I’m totally on board with that everyone’s opinion to be honest. I feel stuck between a rock and a hard place. Yes it’s not ‘hurting’ that they come along but equally I feel like I’ve lost something that I used to really enjoy just being us as a family. It’s never quite the same day out as DFIL is elderly, can’t walk much so there’s lots of just sitting around, having a coffee ect I just feel like the day has been a bit wasted compared to when we used to go just us as we were constantly doing something, looking at something, kids were involved in activities ect.

they’re also extremely awkward to make conversation with; they’re lovely, not bad people or negative ect.. but they just have completely and utterly different lives to us and even DH mentioned how difficult it can be to talk to them, so the day just isn’t as comfortable for me.

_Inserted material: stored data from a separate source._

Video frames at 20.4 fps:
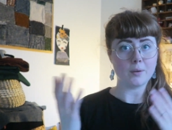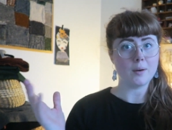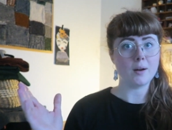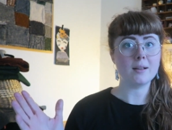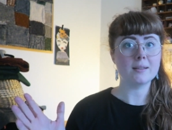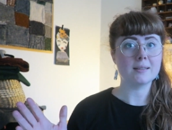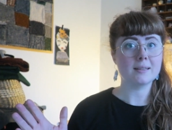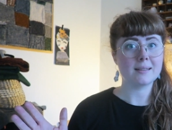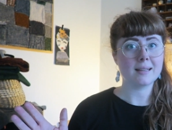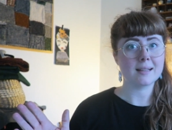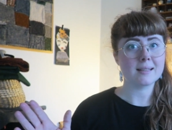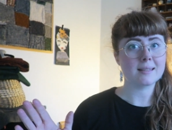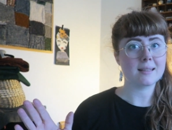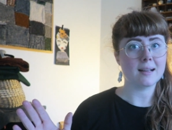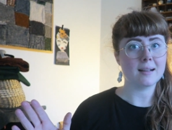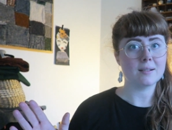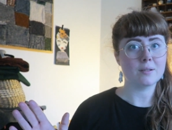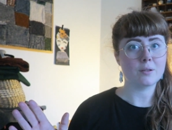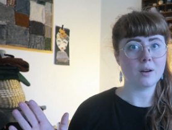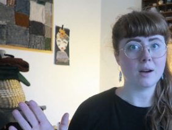all the
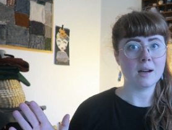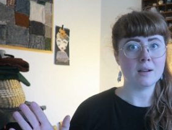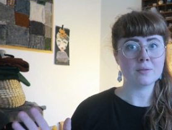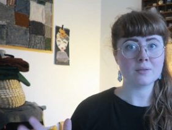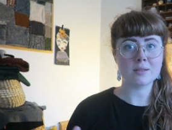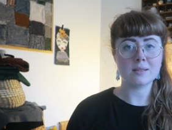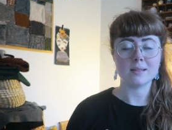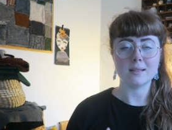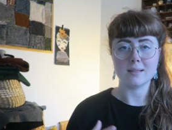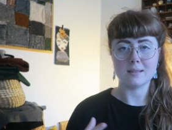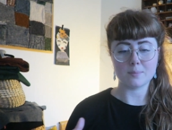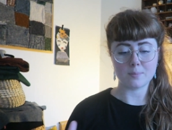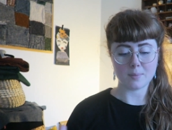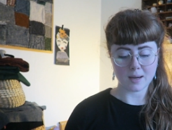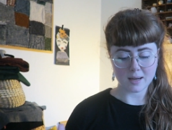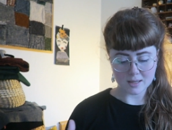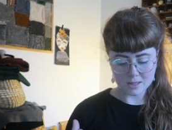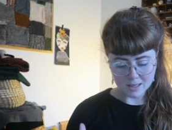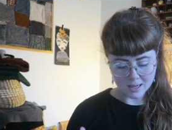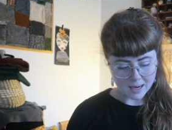textile crafts is
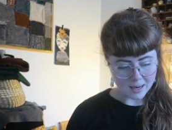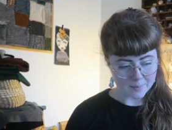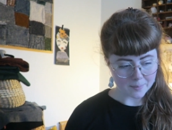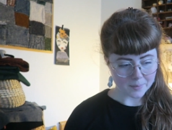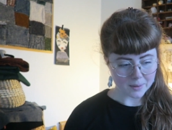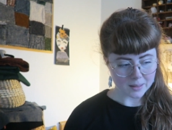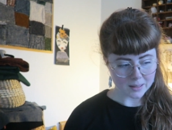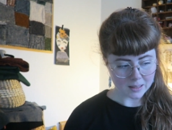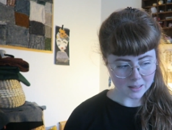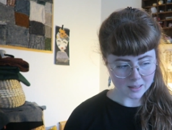my jam.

I agree after 4 years running it’s not really like I can spring it on them that we don’t want them to come. I’m just a bit gutted

Well you don't have to stick together the whole time. I'd find a nice place for him to be and then come and go - meet up for coffee / lunch / check in to tell him about the stuff you're doing. Definitely no reason to just sit around for the day if there's loads to do. Or... rent a wheelchair?

Coolcalmmoments · 11/06/2025 12:27

Family traditions evolve & change the bigger the family becomes. I find it's those who have a desire to keep everything the same are the people who can't accept nothing ever stays the same. They become intolerant of new circumstances which can have a knock on effect on everyone.

whackamole666 · 11/06/2025 12:33

have two days at the zoo. One with just you, DH and kids, and the other for wider family.

Rosscameasdoody · 11/06/2025 12:34

Sulking · 11/06/2025 07:44

So, there’s a specific event on a specific weekend, which is why we go on the same weekend every year. So we can’t really go twice because it won’t be on.

but I do agree, and as mentioned in the OG post we do have other days out with them and I suggested to DH that we go somewhere else with them the following weekend instead but they’re continuing to ask which day we’re going to the zoo. I don’t want to be mean to them but they can go by themselves if they actually enjoy the event. But they’ve said in previous years they won’t go if we don’t.. so I’m a bit put out by it now 😫

They’re trying to control the situation by making you feel guilty - if you don’t go, neither will they. You need to push back and explain that this has been a long standing family tradition - just you, DH and the kids - and you’d like to keep it that way. There’s nothing wrong with that, and if they don’t understand or get the hump, that’s on them not you.